▸ **Collected data**
• • • • • • •
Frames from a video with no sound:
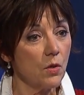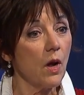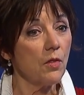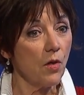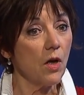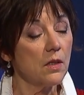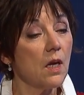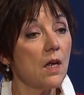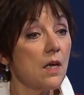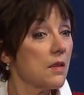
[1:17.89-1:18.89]
So I thought,
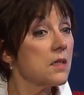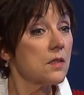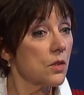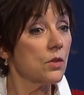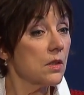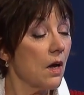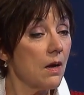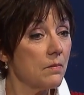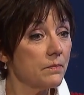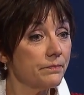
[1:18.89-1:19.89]
this is a good time.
• • • • • • •
▸ **PROBLEM DETAILS**
The full text of the data above, exact and without pictures, is what to return.

▸ **FINISHED TASK**
Frames from a video with no sound:
[1:17.89-1:18.89]
So I thought,
[1:18.89-1:19.89]
this is a good time.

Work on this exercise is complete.